Advertisement

Memorial Cup 2013: Nathan MacKinnon takes spotlight in Memorial Cup finale – Sunday’s 3 Stars

"Nate the Great"? Sounds too cliché. "Nate the Skate"? Perhaps.

The Great Nate Debate of 2013 is for more than a nickname, of course. The story of the 2013 MasterCard Memorial Cup was all about the top prospects headlining the event. Nathan MacKinnon's name perhaps wasn't in the biggest type on the marquee, but he out-played and out-produced his rivals on the largest stage he could—the Sunday finale.
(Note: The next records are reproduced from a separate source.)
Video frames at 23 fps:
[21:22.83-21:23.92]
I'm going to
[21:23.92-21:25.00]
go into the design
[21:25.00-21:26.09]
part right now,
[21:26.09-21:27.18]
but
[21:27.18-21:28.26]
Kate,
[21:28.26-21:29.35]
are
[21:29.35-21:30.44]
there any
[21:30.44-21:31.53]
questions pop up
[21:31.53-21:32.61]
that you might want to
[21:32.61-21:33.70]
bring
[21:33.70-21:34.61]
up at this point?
Final score: Halifax - 6, Portland - 4. MacKinnon's three goals, one in the first and one in the second (plus an empty netter), were followed up by an assist he earned by cutting to the net and teammate Konrad Abeltshauser followed up with the garbage. If MacKinnon's insurance goal didn't seal the game, and the QMJHL's first Memorial Cup in Western Canada since 1980,

The Halifax Mooseheads are champions. Primarily, they're the QMJHL champions, but they won the CHL's showcase event as well in defining fashion. They beat WHL Champion Portland 7-4 in the round robin, and OHL Champs London 9-2. All that was left was a Sunday finish, and the Mooseheads showed up, taking an early lead and never relinquishing.

No. 1 Star - Nathan MacKinnon, Halifax Mooseheads

And it was MacKinnon's night. Perhaps Jonathan Drouin is the better playmaker and puck-carrier of the two. There have been other nights this season, surely, when MacKinnon was far and away the better player of the Mooseheads' dynamic duo. It helps that the world got to see his star shine after a disappointing December tournament at the World Juniors when Team Canada coach Steve Spott nailed him to the bench and kept him on the fourth line.
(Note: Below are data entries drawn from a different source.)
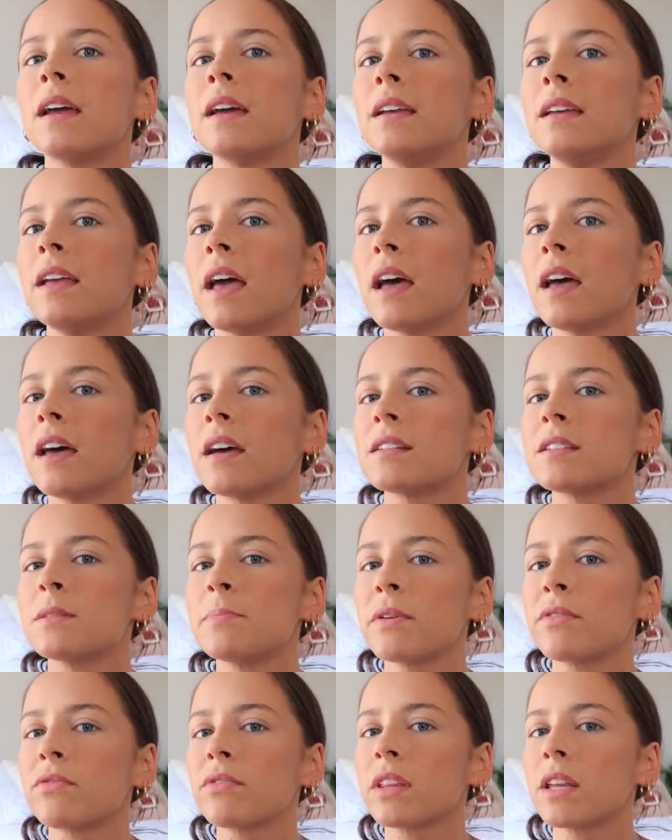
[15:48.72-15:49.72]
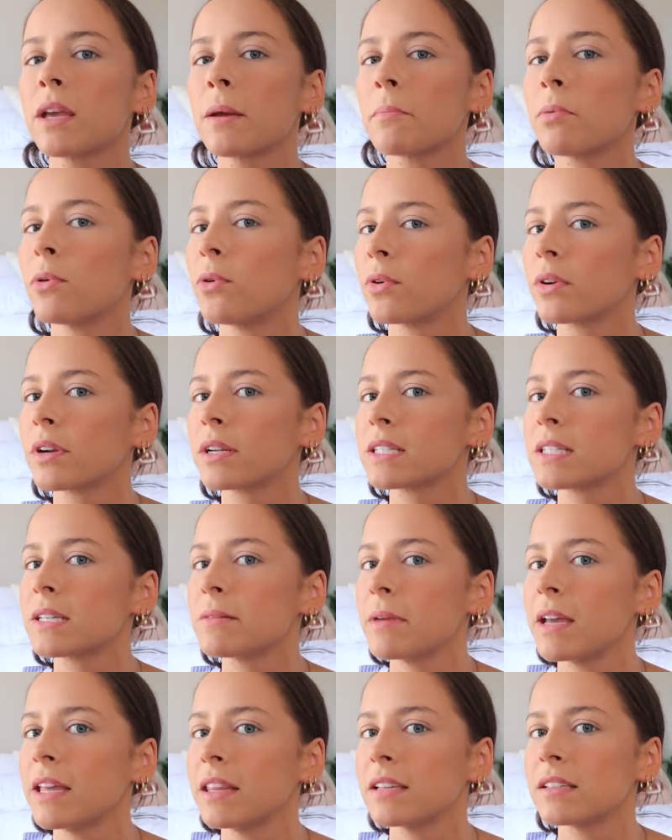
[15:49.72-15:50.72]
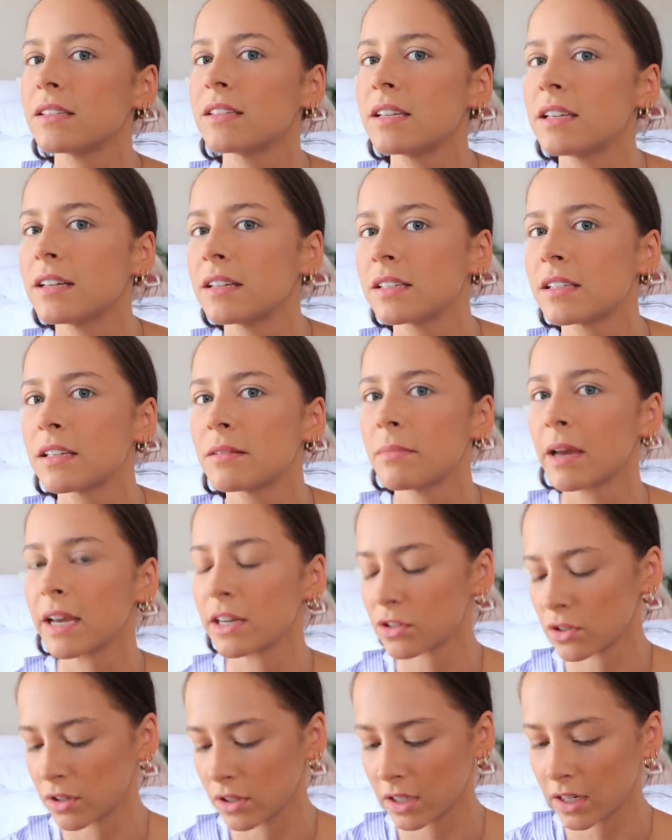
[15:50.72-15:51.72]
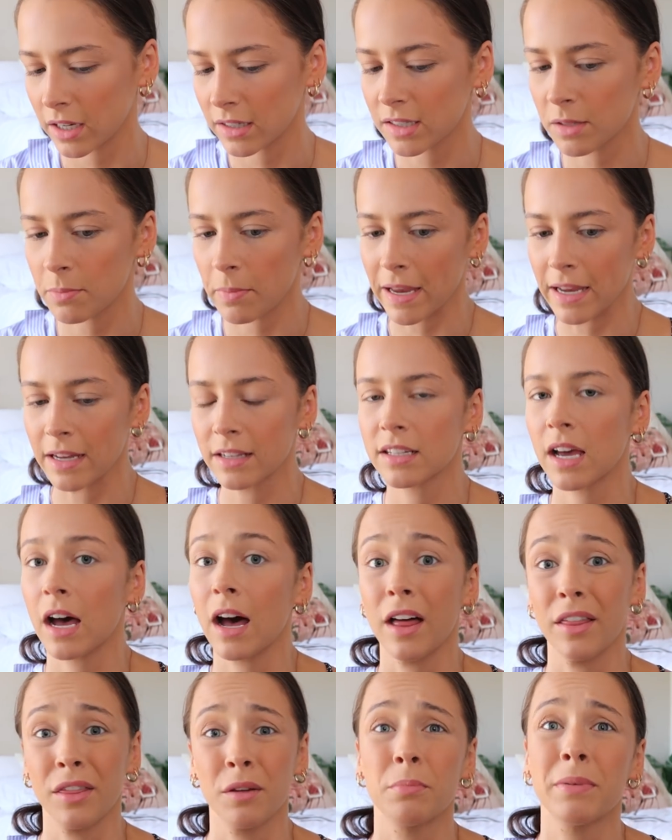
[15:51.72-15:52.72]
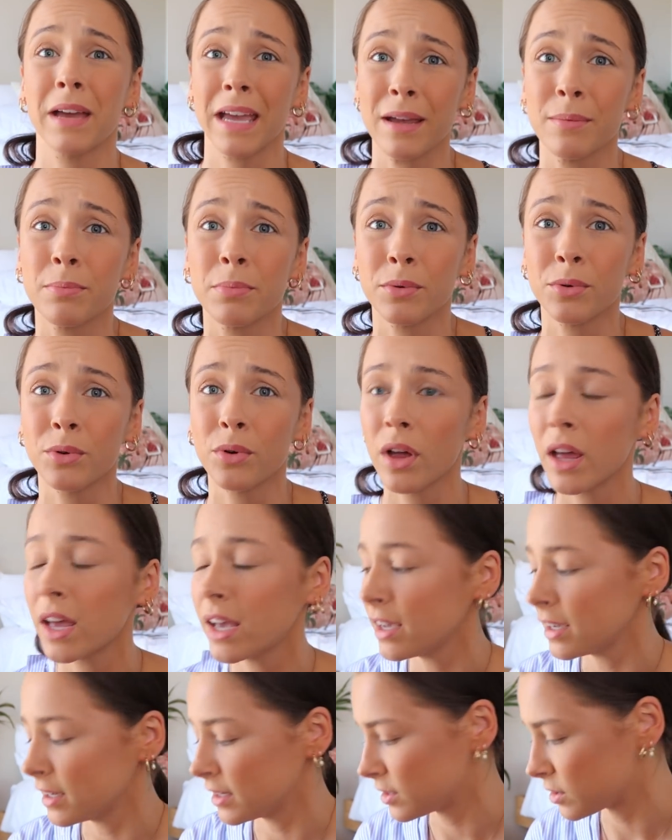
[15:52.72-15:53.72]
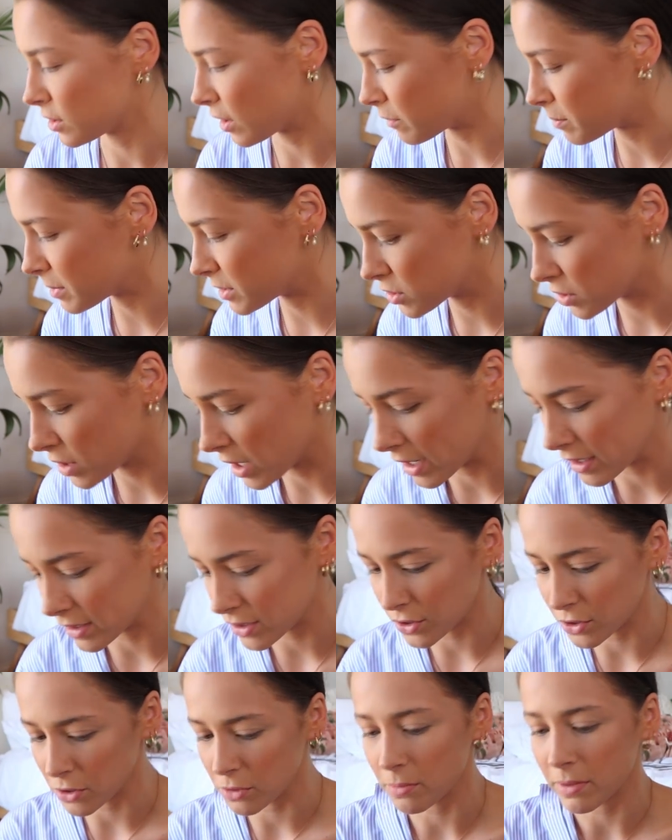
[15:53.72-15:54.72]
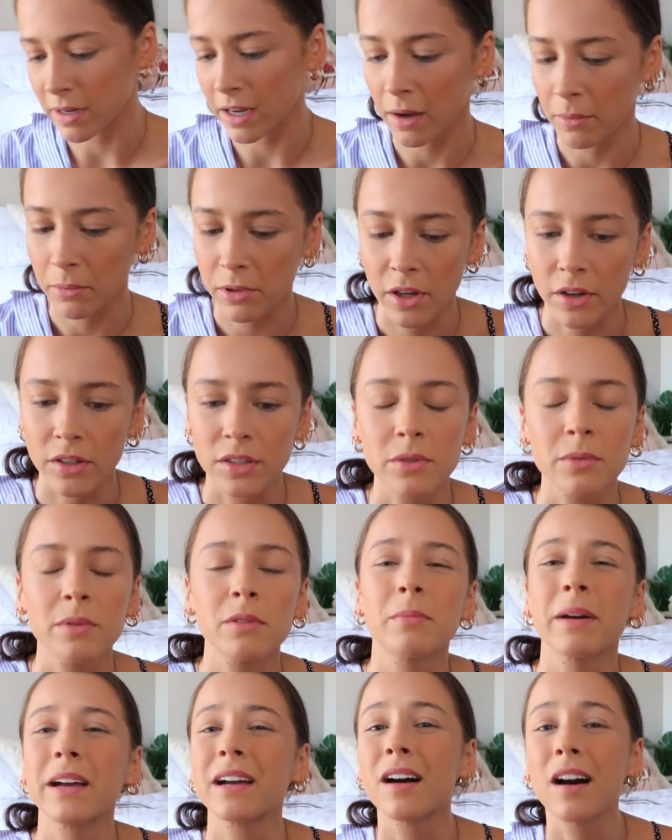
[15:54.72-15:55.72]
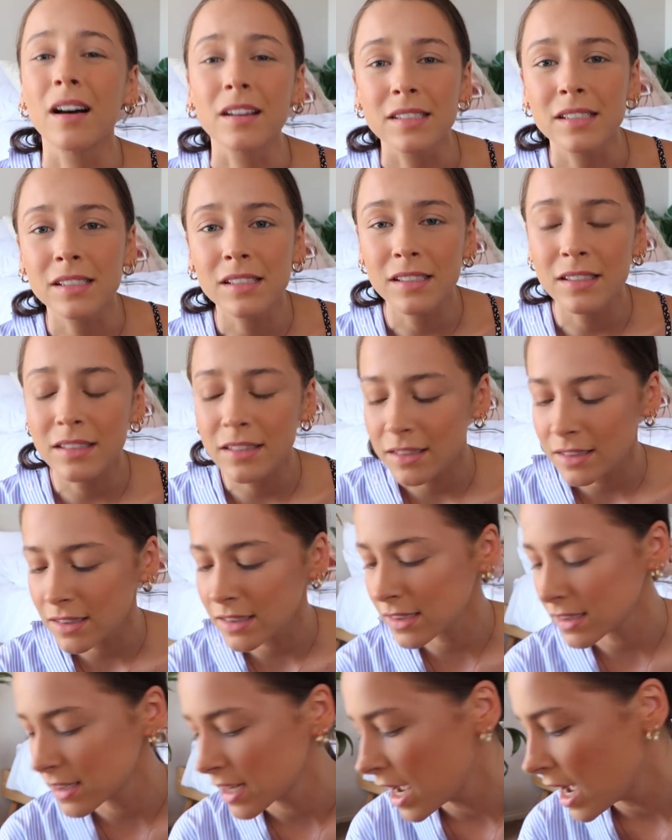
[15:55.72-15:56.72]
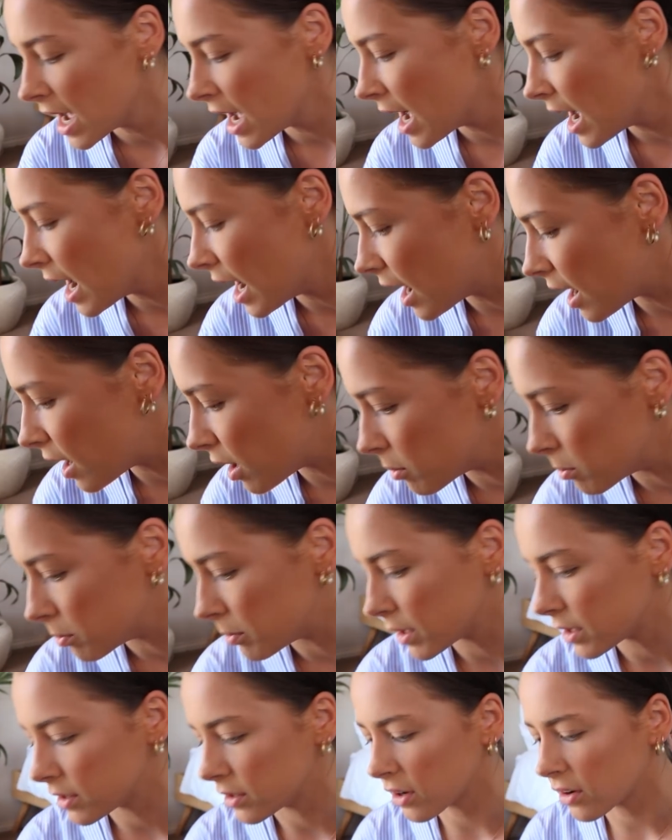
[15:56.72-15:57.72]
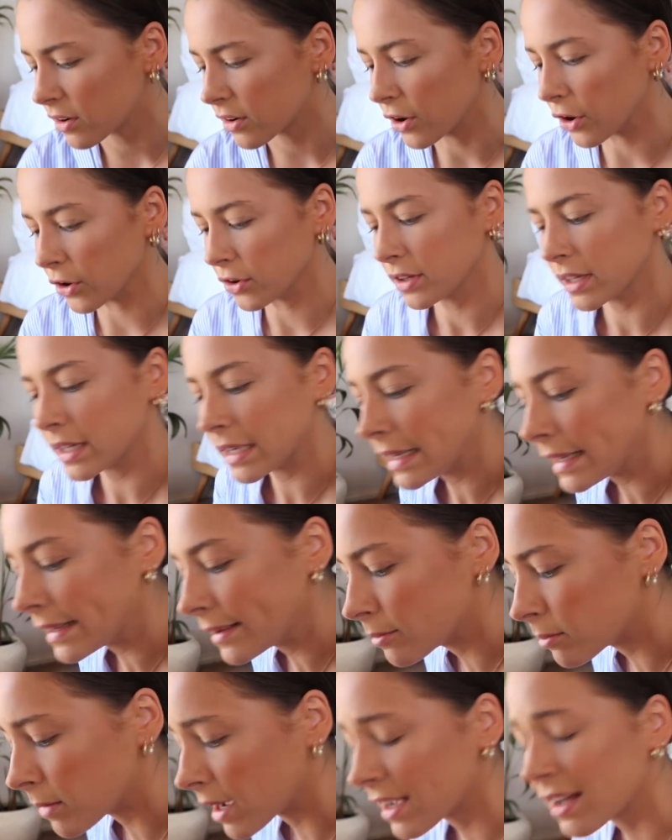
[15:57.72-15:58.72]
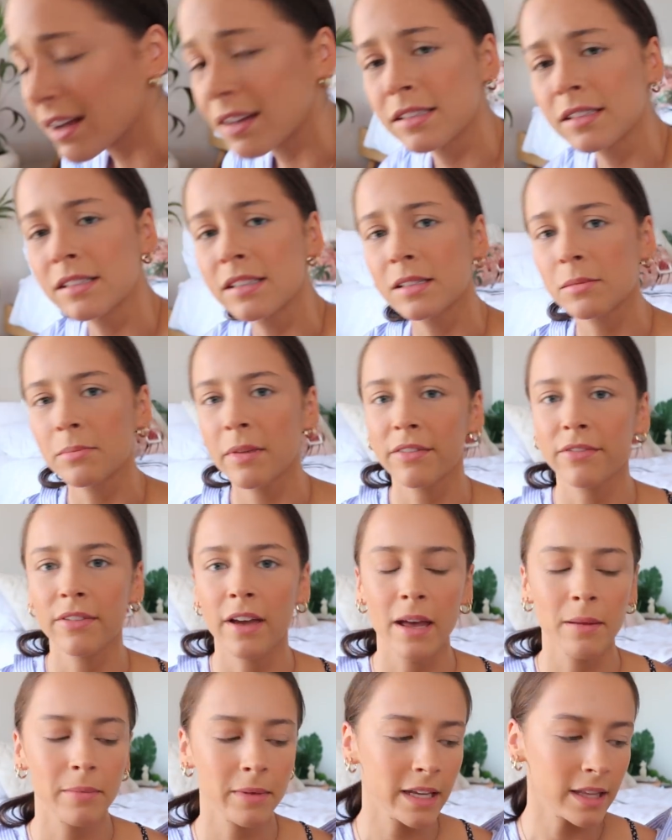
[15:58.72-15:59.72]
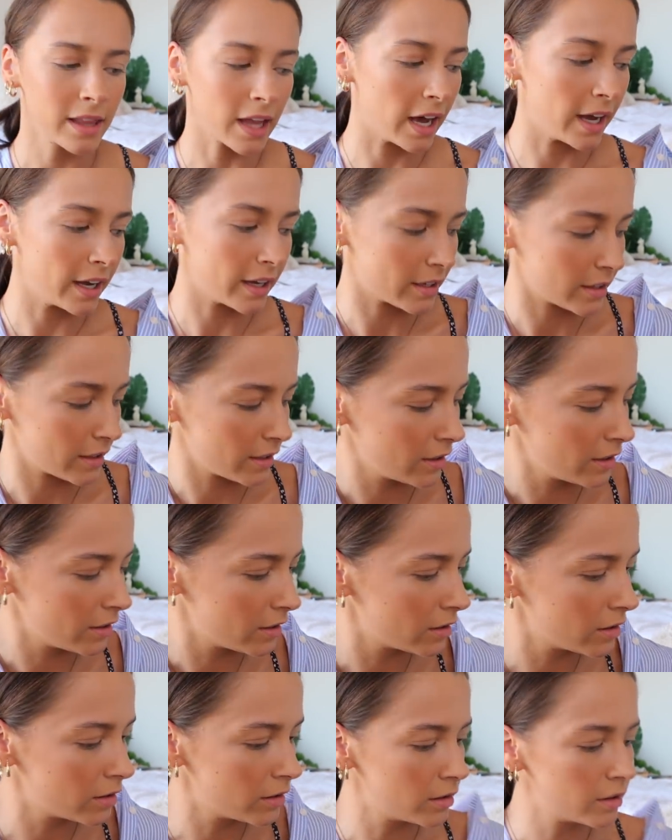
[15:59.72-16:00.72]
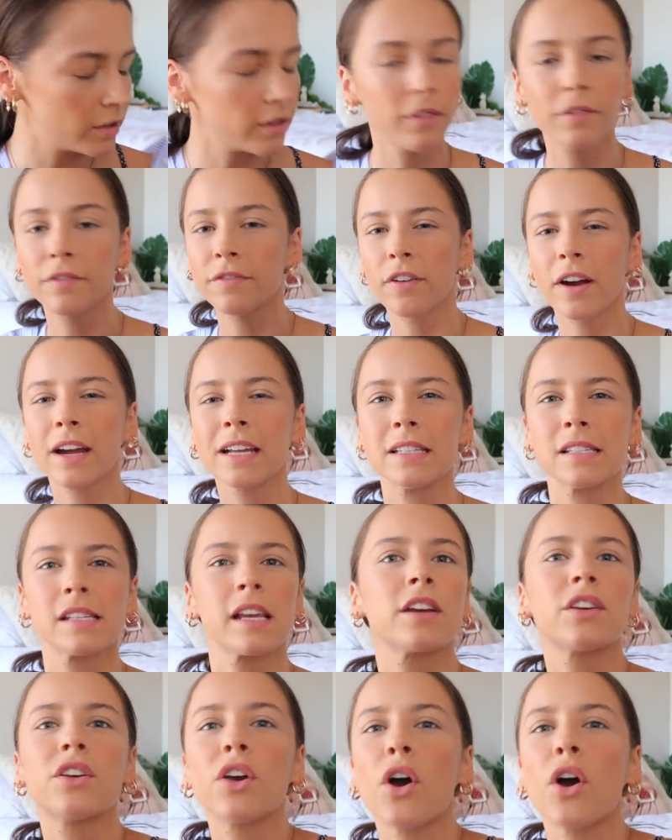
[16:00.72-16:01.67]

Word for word: yeah, it's been really important to me this year to make sure that I speak to other people. So I've been trying to become closer with my cousins, um, but not only my cousins and my family, like friends, like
MacKinnon, who had been propped up as a player who perhaps could have gone ahead of Nail Yakupov of the Sarnia Sting last season if he had been draft-eligible, was quiet. It wasn't his fault, but MacKinnon showed what he can do in front of a national audience all week. With four points on Sunday, he cleared Portland's Ty Rattie in the tournament's leading point-getters, finishing with 13 in just four games, and two hat-tricks against the stingy defence of the Portland Winterhawks.
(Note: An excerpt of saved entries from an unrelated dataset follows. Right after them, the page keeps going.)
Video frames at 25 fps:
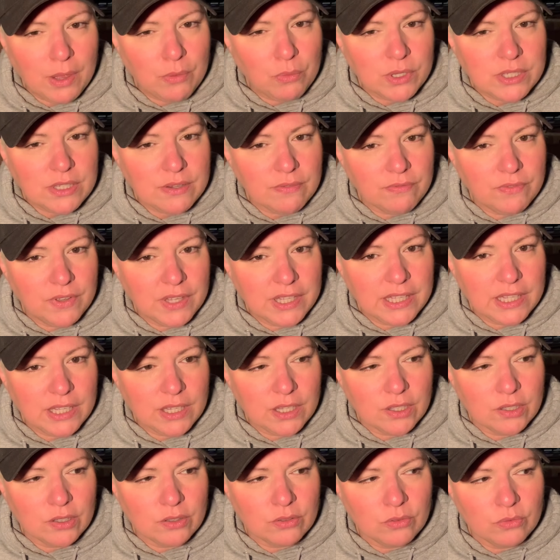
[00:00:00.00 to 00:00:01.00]
wasn't
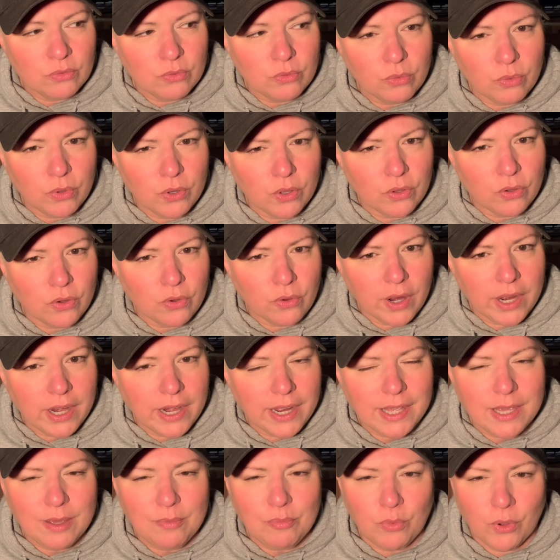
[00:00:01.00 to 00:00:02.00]
feeling real great. I
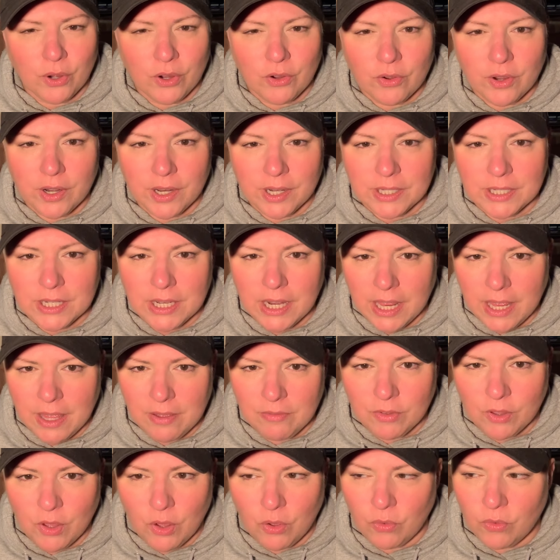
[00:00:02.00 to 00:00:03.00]
keep wondering, did I
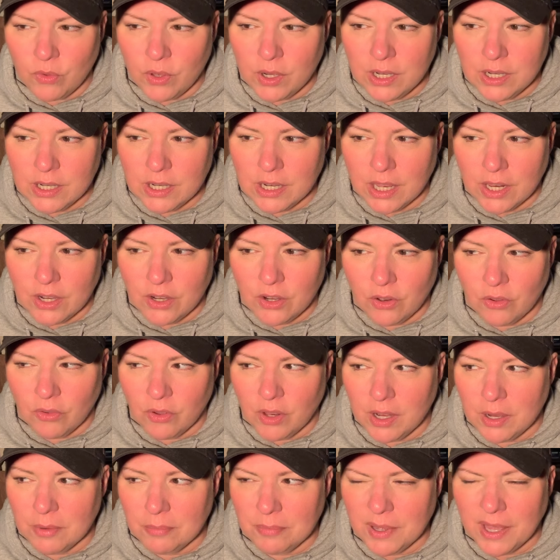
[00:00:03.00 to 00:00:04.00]
have COVID and not know
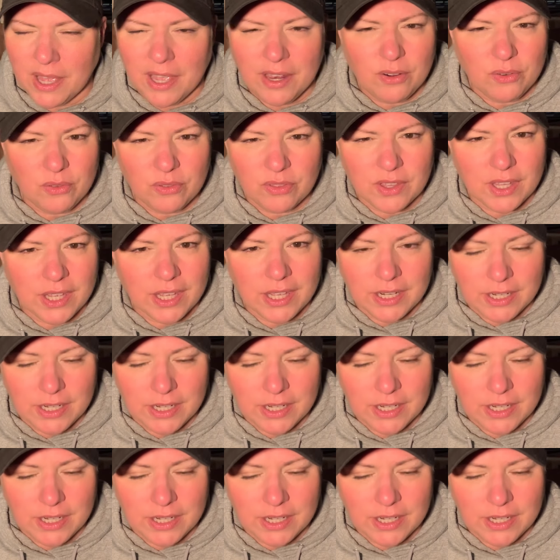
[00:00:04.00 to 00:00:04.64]
it? But I don't think I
In the first, he snapped a clean wrist shot past Portland goaltender Mac Carruth. In the third, he took advantage of a bouncing puck in front of the net, chipping it over Carruth's outstretched right limbs. He had a pair of assists and dazzled the crowd with his skill in the offensive zone. If the sound of last season's finale in Shawinigan was emphasized by air horns, the sounds of Saskatoon was 11,000 onlookers buzzing with each Moosehead possession.

No. 2 Star - Konrad Abeltshauser, Halifax Mooseheads

Abeltshauser is a rare player who uses up both overage and import slots. Good thing he did, because the Good Man from Bad Tolz scored a couple of goals for the Halifax Mooseheads in the Sunday final. Jonathan Drouin tee'd up a pass for him on a first period powerplay, and he followed up MacKinnon's drive to the net in the third with a garbage goal that held up as the winner.

No. 3 Star - Ty Rattie, Portland Winterhawks

Rattie's goal late in the third period made things pretty interesting, another terrific wrist shot from the Airdrie Assassin that claimed another water bottle resting on helpless meshing.

But it wasn't enough. Neither were his three assists, or dominant control over Portland's offence. Rattie factored in on every Portland goal, including a pair of late ones that made the game close.

Game Grade: A couple of paragraphs deleted from the word processors of deadline writers, which is nice for a change. Both Halifax and Portland play a fun up-tempo style and this was a very good game, even if the outcome wasn't in doubt until the very end. It was the best game of the tournament by far, and the best offensive players on either side were the ones that showed up. A.